→ **Activity**: Exact copy, no pictures: reproduce every record below as it stands.

(Collected data)
##########
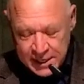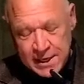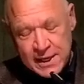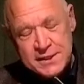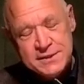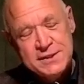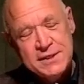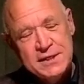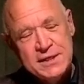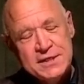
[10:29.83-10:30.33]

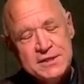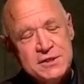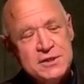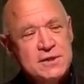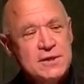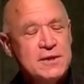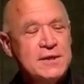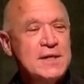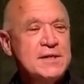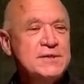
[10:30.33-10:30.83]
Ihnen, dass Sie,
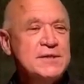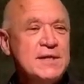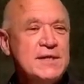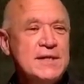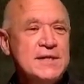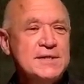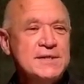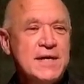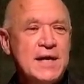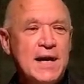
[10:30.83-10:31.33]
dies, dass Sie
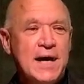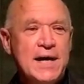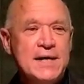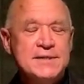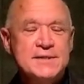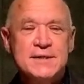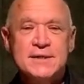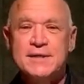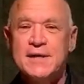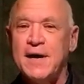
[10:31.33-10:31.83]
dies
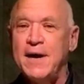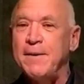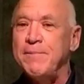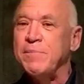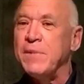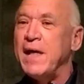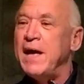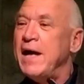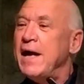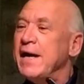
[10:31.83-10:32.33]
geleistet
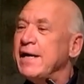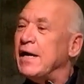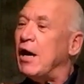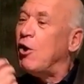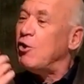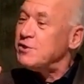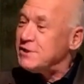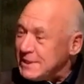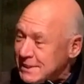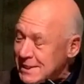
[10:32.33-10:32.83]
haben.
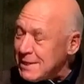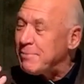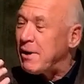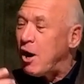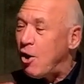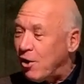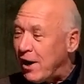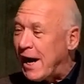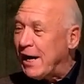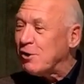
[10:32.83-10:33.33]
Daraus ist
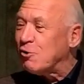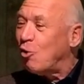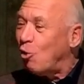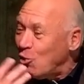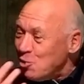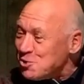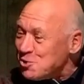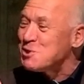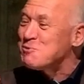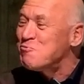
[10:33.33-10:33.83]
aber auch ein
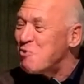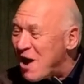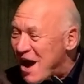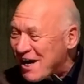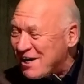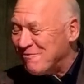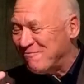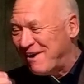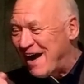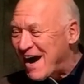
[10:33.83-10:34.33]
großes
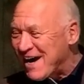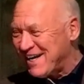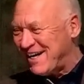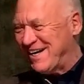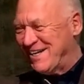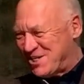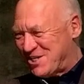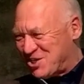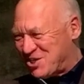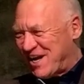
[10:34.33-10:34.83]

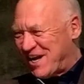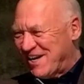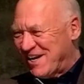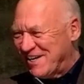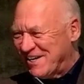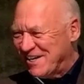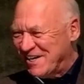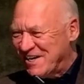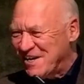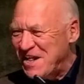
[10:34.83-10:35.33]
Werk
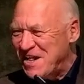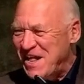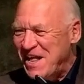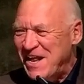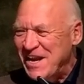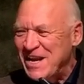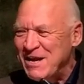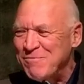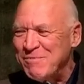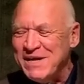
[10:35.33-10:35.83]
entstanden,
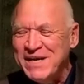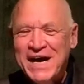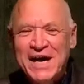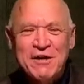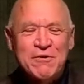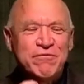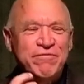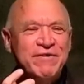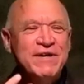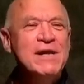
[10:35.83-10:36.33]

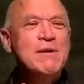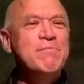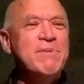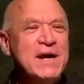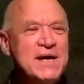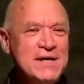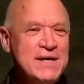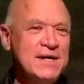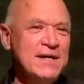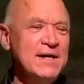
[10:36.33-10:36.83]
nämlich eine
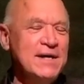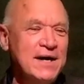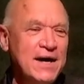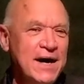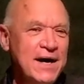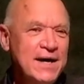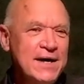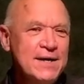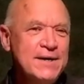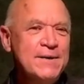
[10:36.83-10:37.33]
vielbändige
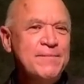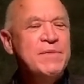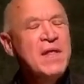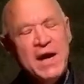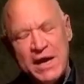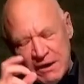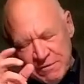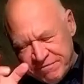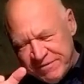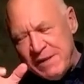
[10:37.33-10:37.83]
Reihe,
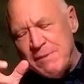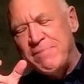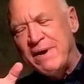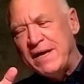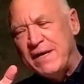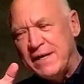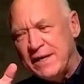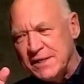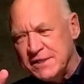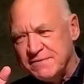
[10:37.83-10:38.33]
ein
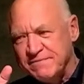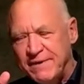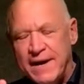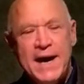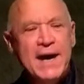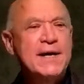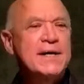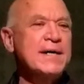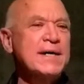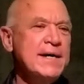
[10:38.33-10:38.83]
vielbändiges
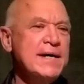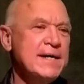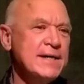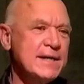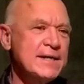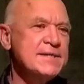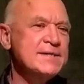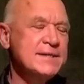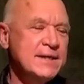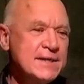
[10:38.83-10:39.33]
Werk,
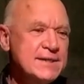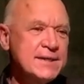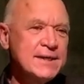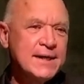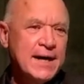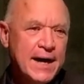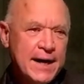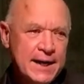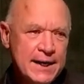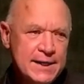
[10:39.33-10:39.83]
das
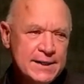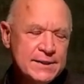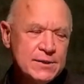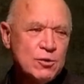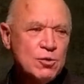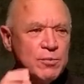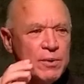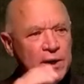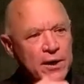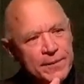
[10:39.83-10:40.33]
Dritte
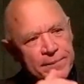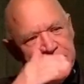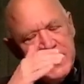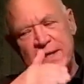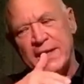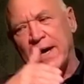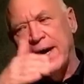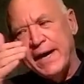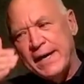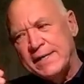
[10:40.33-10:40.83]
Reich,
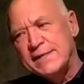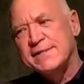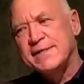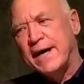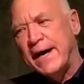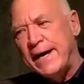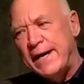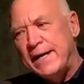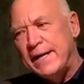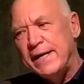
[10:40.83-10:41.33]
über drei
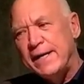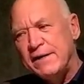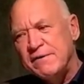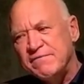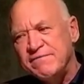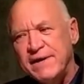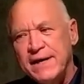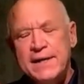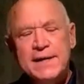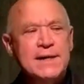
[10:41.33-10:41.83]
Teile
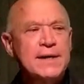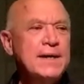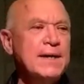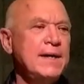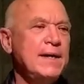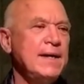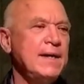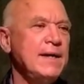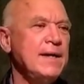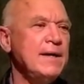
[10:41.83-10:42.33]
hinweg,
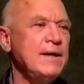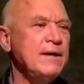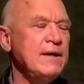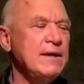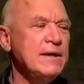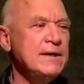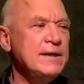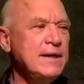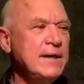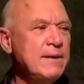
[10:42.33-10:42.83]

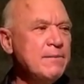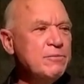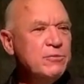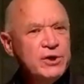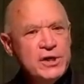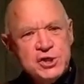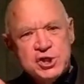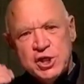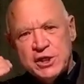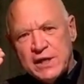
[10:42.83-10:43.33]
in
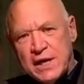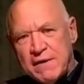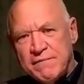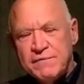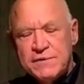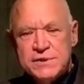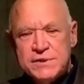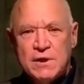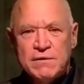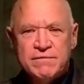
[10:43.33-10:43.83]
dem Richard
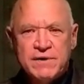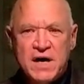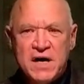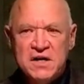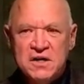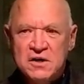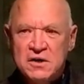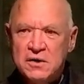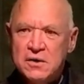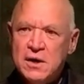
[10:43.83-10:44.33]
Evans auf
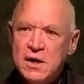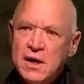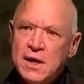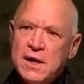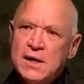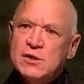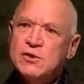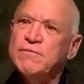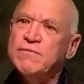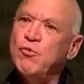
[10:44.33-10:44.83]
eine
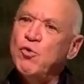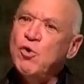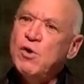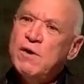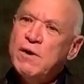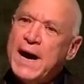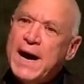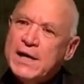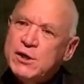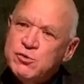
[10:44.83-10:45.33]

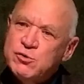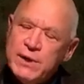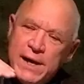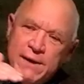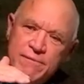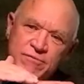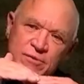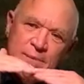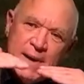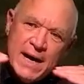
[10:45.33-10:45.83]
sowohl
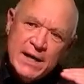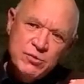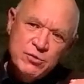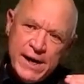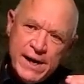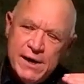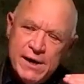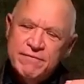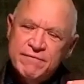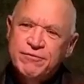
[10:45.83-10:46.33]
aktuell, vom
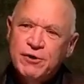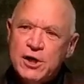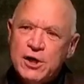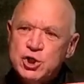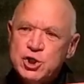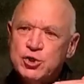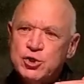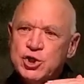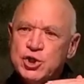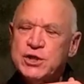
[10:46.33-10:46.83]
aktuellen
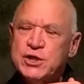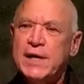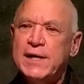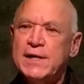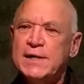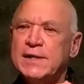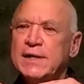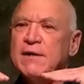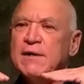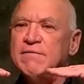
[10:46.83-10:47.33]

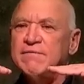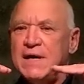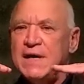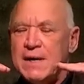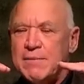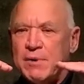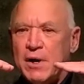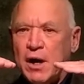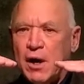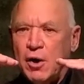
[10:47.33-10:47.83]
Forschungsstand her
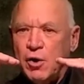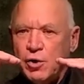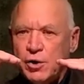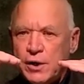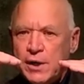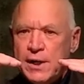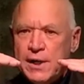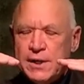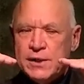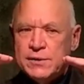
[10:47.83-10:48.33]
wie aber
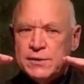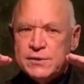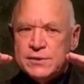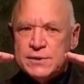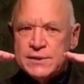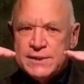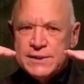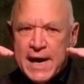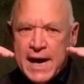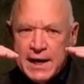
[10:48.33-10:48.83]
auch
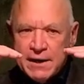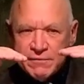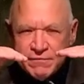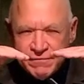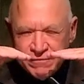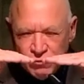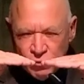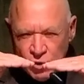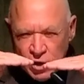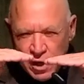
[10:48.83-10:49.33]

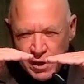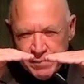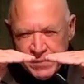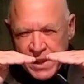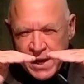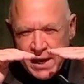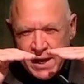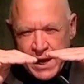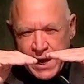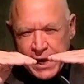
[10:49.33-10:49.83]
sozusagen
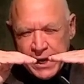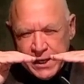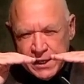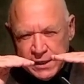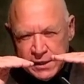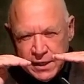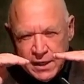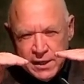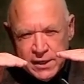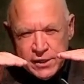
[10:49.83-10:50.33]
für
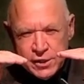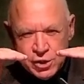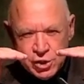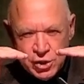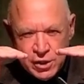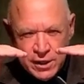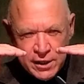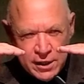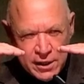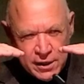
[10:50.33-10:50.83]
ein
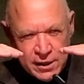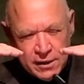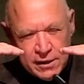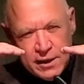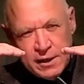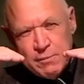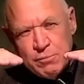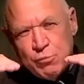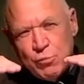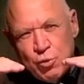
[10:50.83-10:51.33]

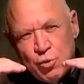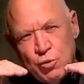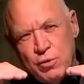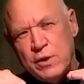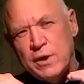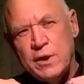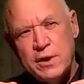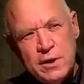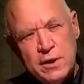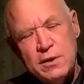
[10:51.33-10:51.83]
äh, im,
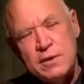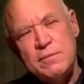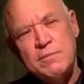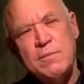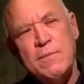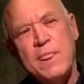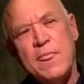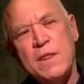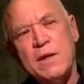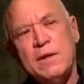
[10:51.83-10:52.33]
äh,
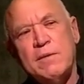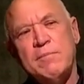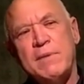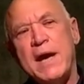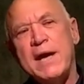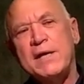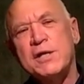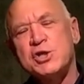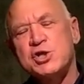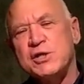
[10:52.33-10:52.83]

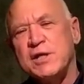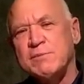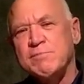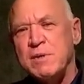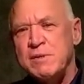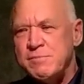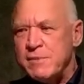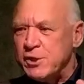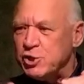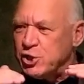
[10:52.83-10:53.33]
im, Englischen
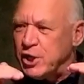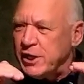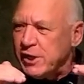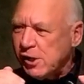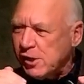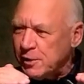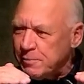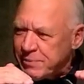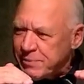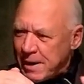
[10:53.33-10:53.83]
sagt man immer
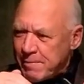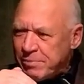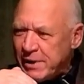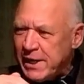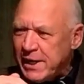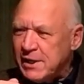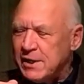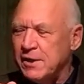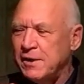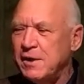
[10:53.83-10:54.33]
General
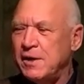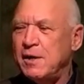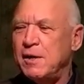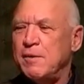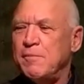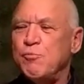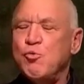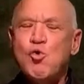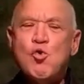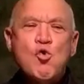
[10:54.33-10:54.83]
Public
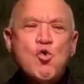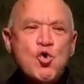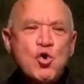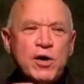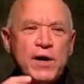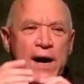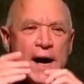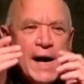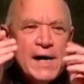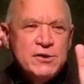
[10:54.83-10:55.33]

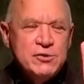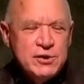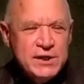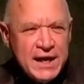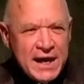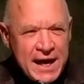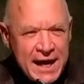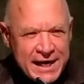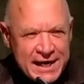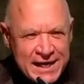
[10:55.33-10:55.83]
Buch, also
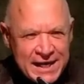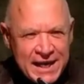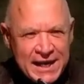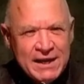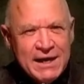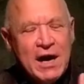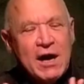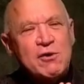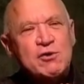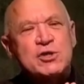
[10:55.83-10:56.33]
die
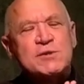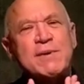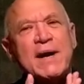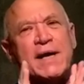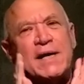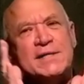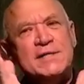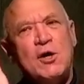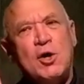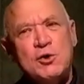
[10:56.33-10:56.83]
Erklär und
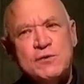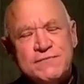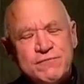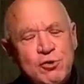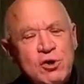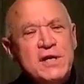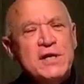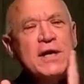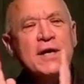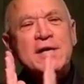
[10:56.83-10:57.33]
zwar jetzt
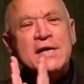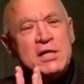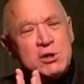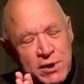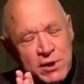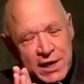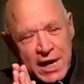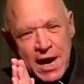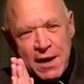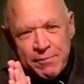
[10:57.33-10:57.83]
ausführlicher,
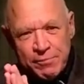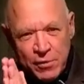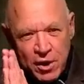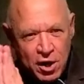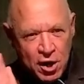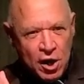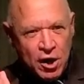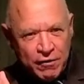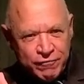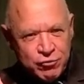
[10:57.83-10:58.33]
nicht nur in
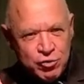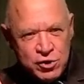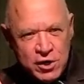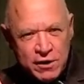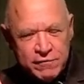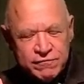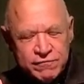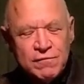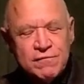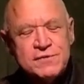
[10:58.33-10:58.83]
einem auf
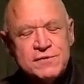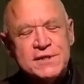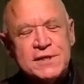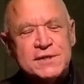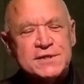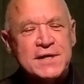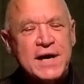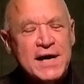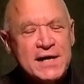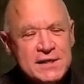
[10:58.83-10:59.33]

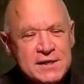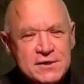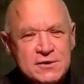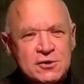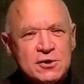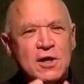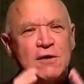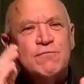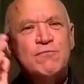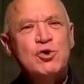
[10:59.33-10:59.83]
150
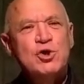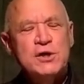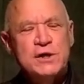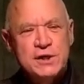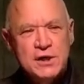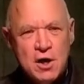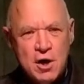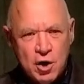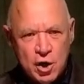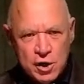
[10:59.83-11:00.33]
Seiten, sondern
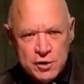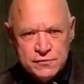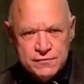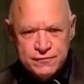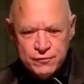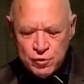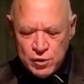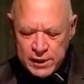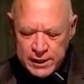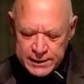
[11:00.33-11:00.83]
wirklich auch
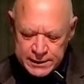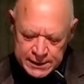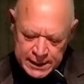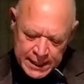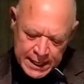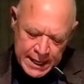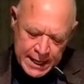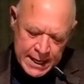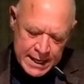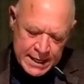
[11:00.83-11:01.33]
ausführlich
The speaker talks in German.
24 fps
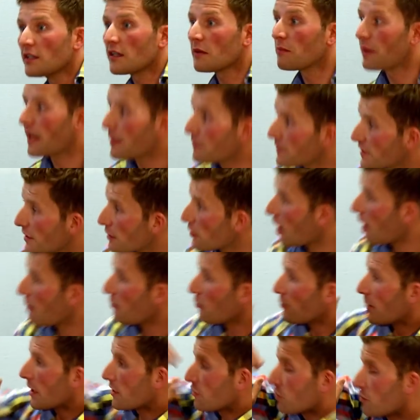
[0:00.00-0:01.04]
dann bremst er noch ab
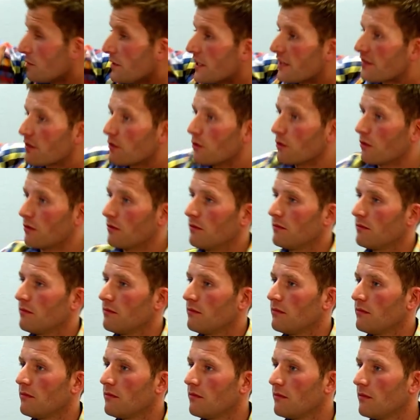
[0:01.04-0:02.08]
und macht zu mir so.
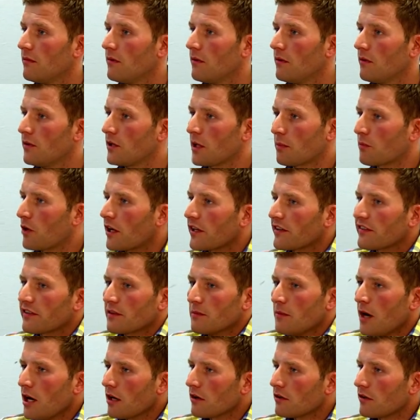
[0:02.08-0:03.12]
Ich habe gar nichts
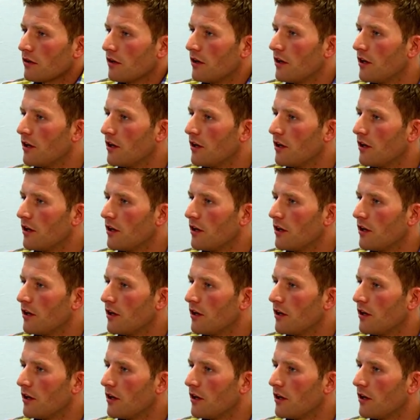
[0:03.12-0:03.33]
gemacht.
##########
→ **Expected output**:
[10:29.83-10:30.33]

[10:30.33-10:30.83]
Ihnen, dass Sie,
[10:30.83-10:31.33]
dies, dass Sie
[10:31.33-10:31.83]
dies
[10:31.83-10:32.33]
geleistet
[10:32.33-10:32.83]
haben.
[10:32.83-10:33.33]
Daraus ist
[10:33.33-10:33.83]
aber auch ein
[10:33.83-10:34.33]
großes
[10:34.33-10:34.83]

[10:34.83-10:35.33]
Werk
[10:35.33-10:35.83]
entstanden,
[10:35.83-10:36.33]

[10:36.33-10:36.83]
nämlich eine
[10:36.83-10:37.33]
vielbändige
[10:37.33-10:37.83]
Reihe,
[10:37.83-10:38.33]
ein
[10:38.33-10:38.83]
vielbändiges
[10:38.83-10:39.33]
Werk,
[10:39.33-10:39.83]
das
[10:39.83-10:40.33]
Dritte
[10:40.33-10:40.83]
Reich,
[10:40.83-10:41.33]
über drei
[10:41.33-10:41.83]
Teile
[10:41.83-10:42.33]
hinweg,
[10:42.33-10:42.83]

[10:42.83-10:43.33]
in
[10:43.33-10:43.83]
dem Richard
[10:43.83-10:44.33]
Evans auf
[10:44.33-10:44.83]
eine
[10:44.83-10:45.33]

[10:45.33-10:45.83]
sowohl
[10:45.83-10:46.33]
aktuell, vom
[10:46.33-10:46.83]
aktuellen
[10:46.83-10:47.33]

[10:47.33-10:47.83]
Forschungsstand her
[10:47.83-10:48.33]
wie aber
[10:48.33-10:48.83]
auch
[10:48.83-10:49.33]

[10:49.33-10:49.83]
sozusagen
[10:49.83-10:50.33]
für
[10:50.33-10:50.83]
ein
[10:50.83-10:51.33]

[10:51.33-10:51.83]
äh, im,
[10:51.83-10:52.33]
äh,
[10:52.33-10:52.83]

[10:52.83-10:53.33]
im, Englischen
[10:53.33-10:53.83]
sagt man immer
[10:53.83-10:54.33]
General
[10:54.33-10:54.83]
Public
[10:54.83-10:55.33]

[10:55.33-10:55.83]
Buch, also
[10:55.83-10:56.33]
die
[10:56.33-10:56.83]
Erklär und
[10:56.83-10:57.33]
zwar jetzt
[10:57.33-10:57.83]
ausführlicher,
[10:57.83-10:58.33]
nicht nur in
[10:58.33-10:58.83]
einem auf
[10:58.83-10:59.33]

[10:59.33-10:59.83]
150
[10:59.83-11:00.33]
Seiten, sondern
[11:00.33-11:00.83]
wirklich auch
[11:00.83-11:01.33]
ausführlich
The speaker talks in German.
24 fps
[0:00.00-0:01.04]
dann bremst er noch ab
[0:01.04-0:02.08]
und macht zu mir so.
[0:02.08-0:03.12]
Ich habe gar nichts
[0:03.12-0:03.33]
gemacht.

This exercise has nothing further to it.